Assignment: Where a picture shows up in the listing below, omit it and output the rest exactly.

Excerpted records:
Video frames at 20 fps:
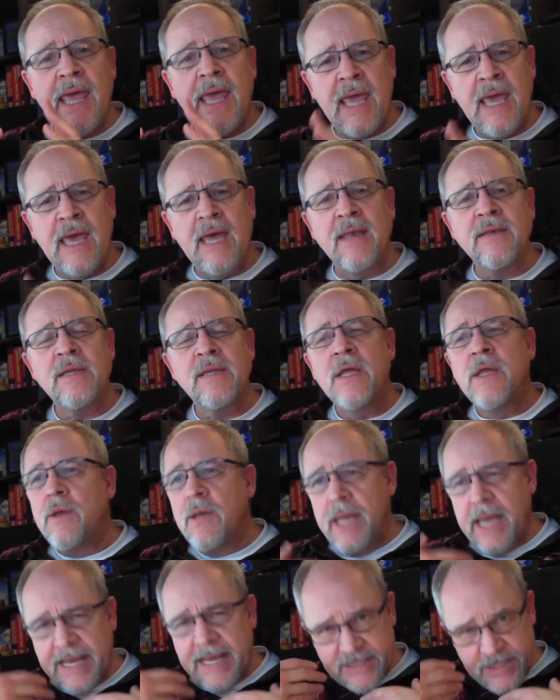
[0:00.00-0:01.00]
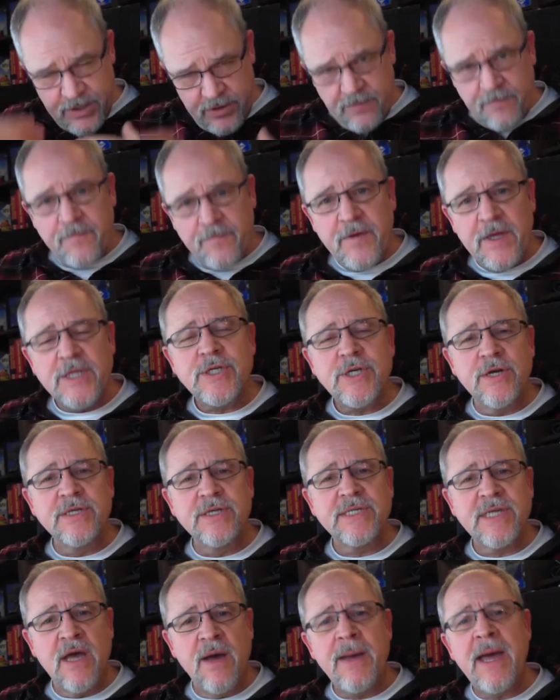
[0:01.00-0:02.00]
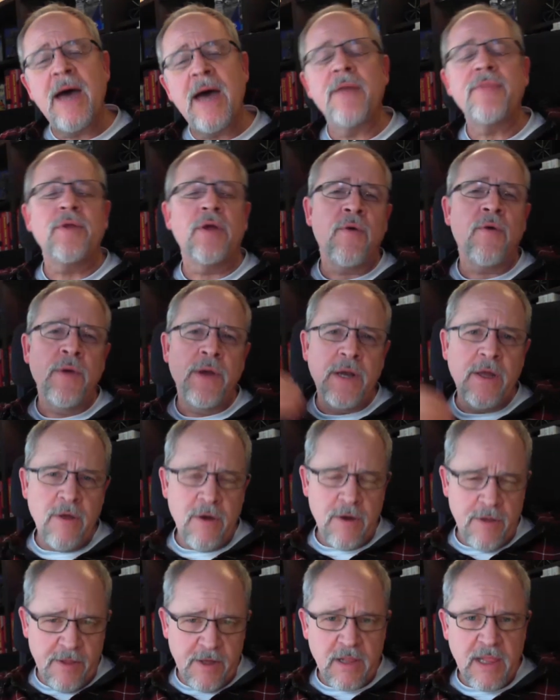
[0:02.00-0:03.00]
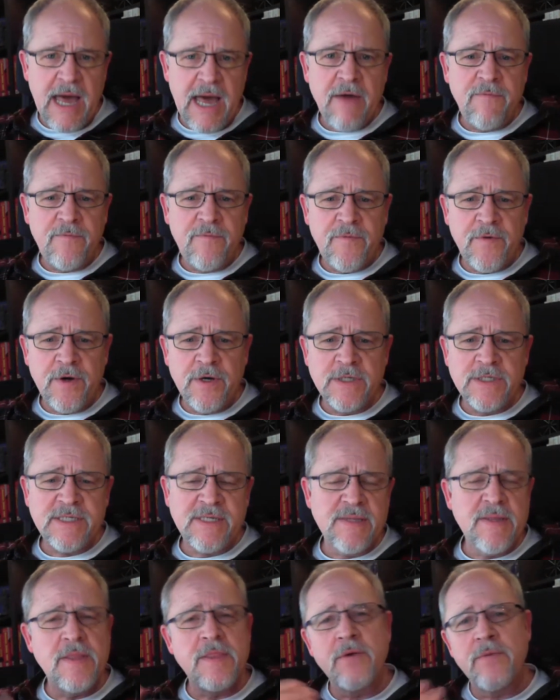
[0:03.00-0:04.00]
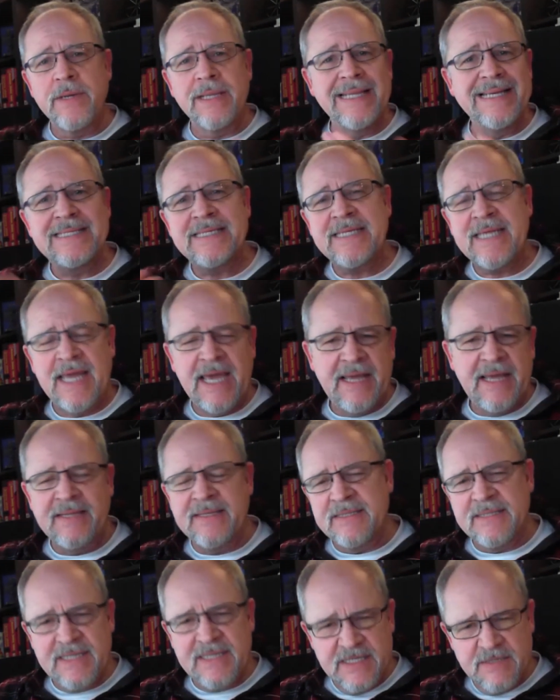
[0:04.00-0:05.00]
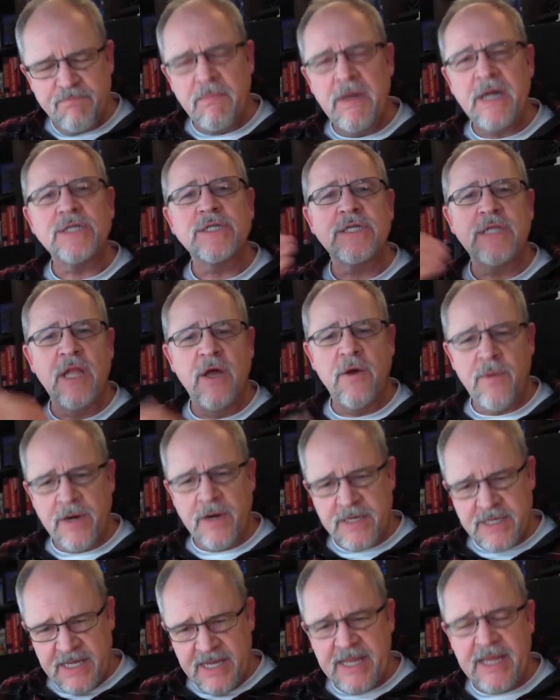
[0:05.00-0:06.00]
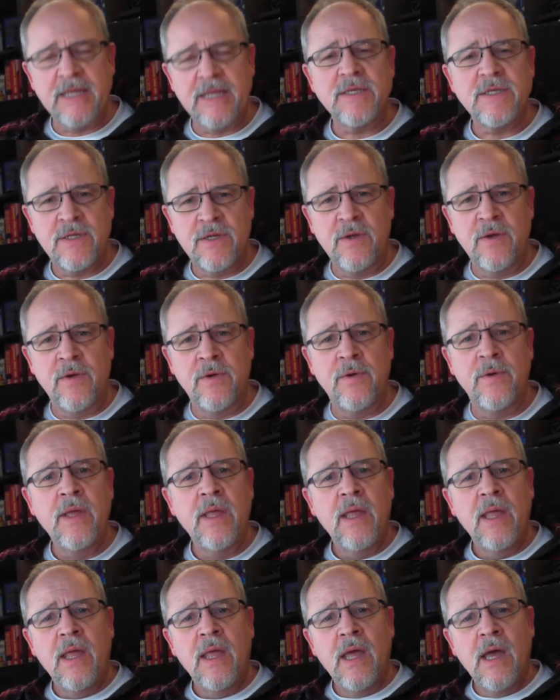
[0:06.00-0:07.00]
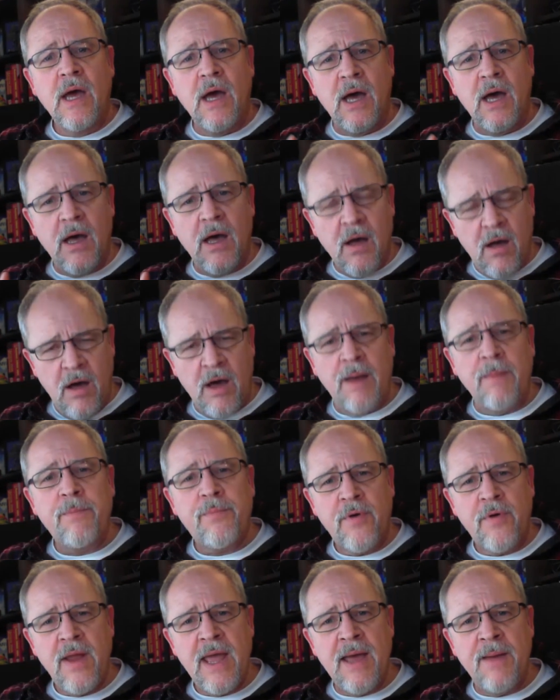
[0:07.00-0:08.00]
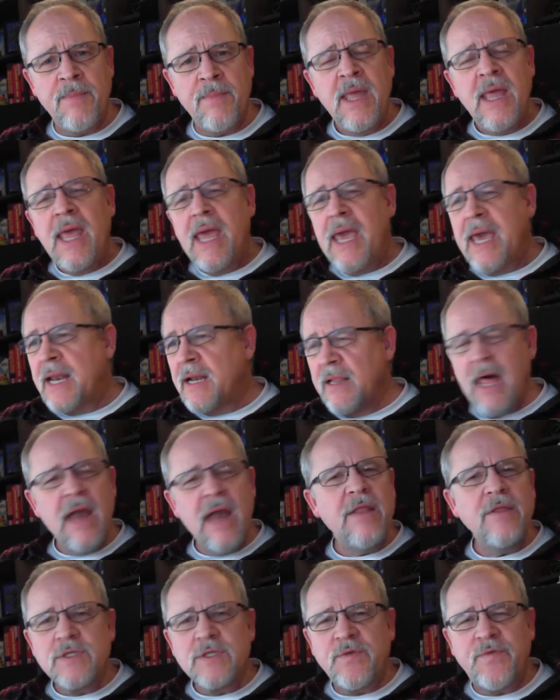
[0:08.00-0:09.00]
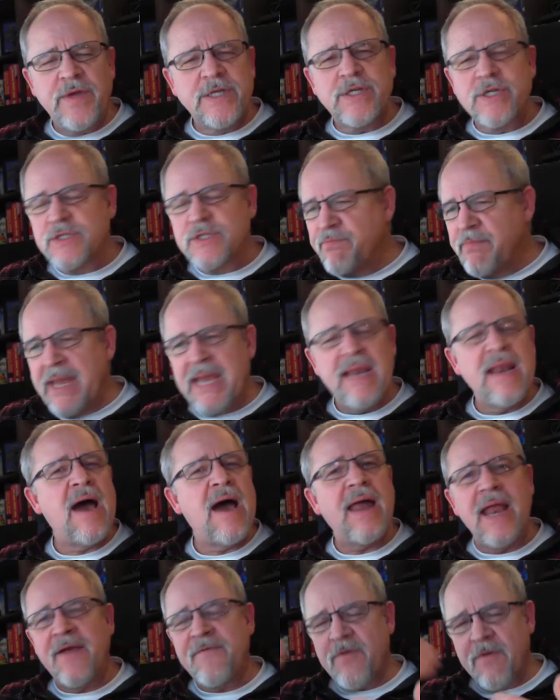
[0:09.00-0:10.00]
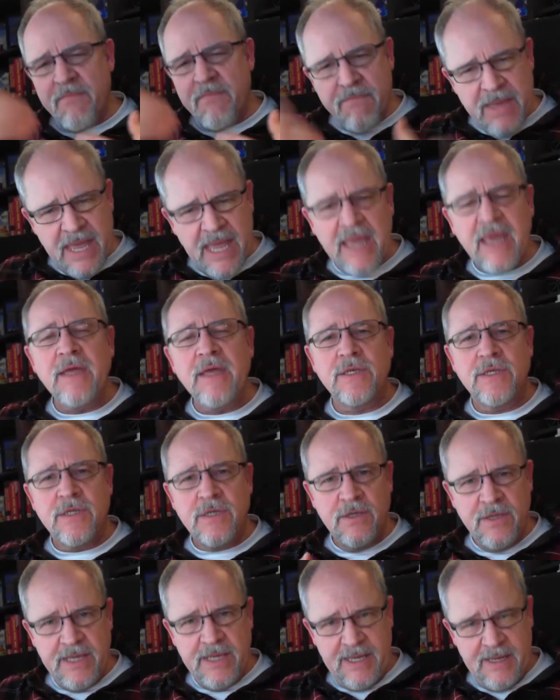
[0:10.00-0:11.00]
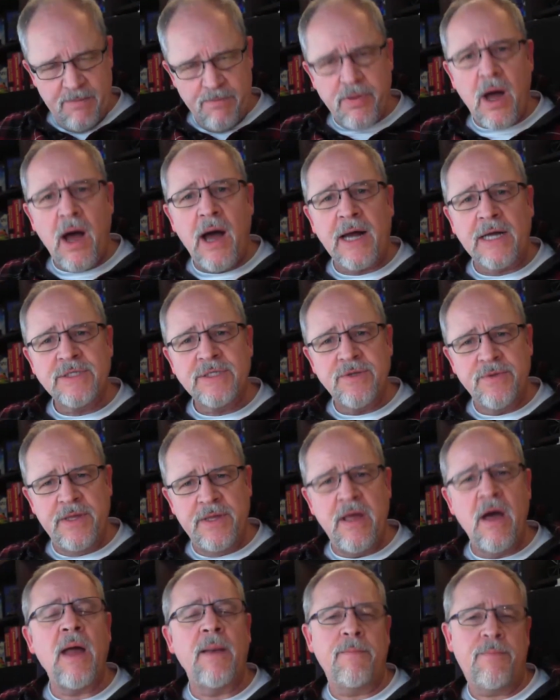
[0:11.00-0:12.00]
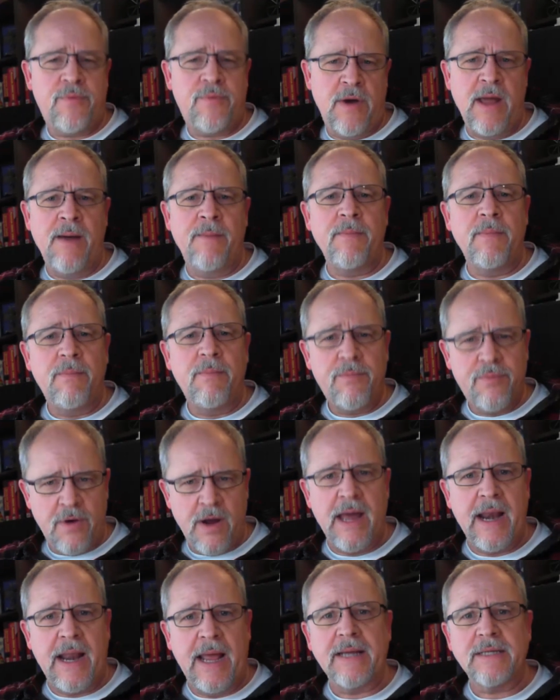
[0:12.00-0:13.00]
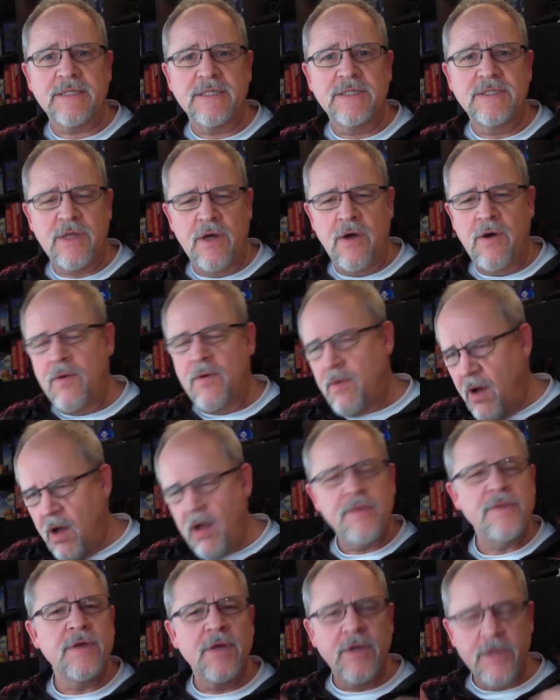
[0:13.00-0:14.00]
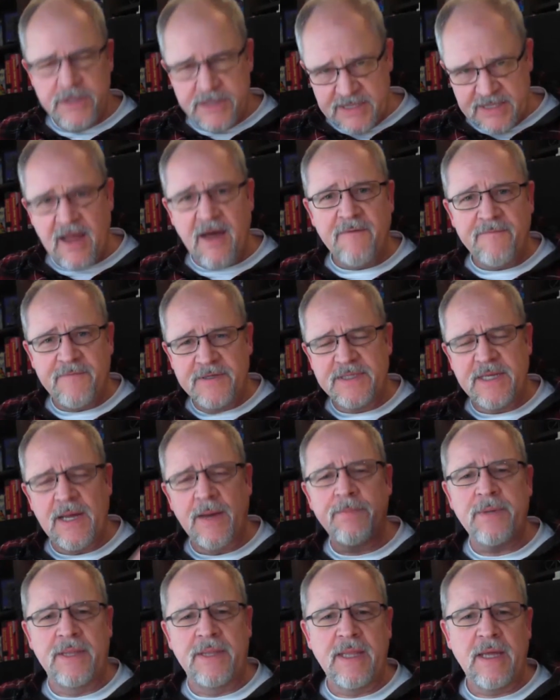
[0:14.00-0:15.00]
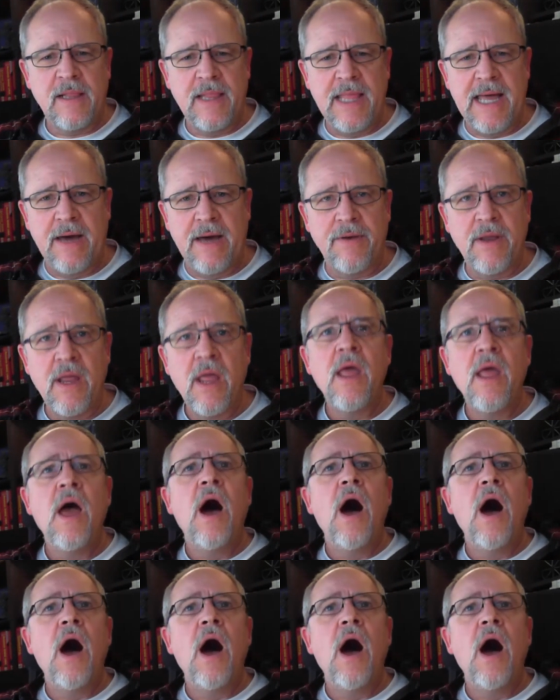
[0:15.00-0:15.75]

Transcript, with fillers: And as new features come out, they're going to go to the cloud first, and then the release cadence is much slower to get to uh, on-prem. And a lot of those features may not ever make it to the box or the on-prem product. So all the good stuff is up in the cloud.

Finished task:
Video frames at 20 fps:
[0:00.00-0:01.00]
[0:01.00-0:02.00]
[0:02.00-0:03.00]
[0:03.00-0:04.00]
[0:04.00-0:05.00]
[0:05.00-0:06.00]
[0:06.00-0:07.00]
[0:07.00-0:08.00]
[0:08.00-0:09.00]
[0:09.00-0:10.00]
[0:10.00-0:11.00]
[0:11.00-0:12.00]
[0:12.00-0:13.00]
[0:13.00-0:14.00]
[0:14.00-0:15.00]
[0:15.00-0:15.75]

Transcript, with fillers: And as new features come out, they're going to go to the cloud first, and then the release cadence is much slower to get to uh, on-prem. And a lot of those features may not ever make it to the box or the on-prem product. So all the good stuff is up in the cloud.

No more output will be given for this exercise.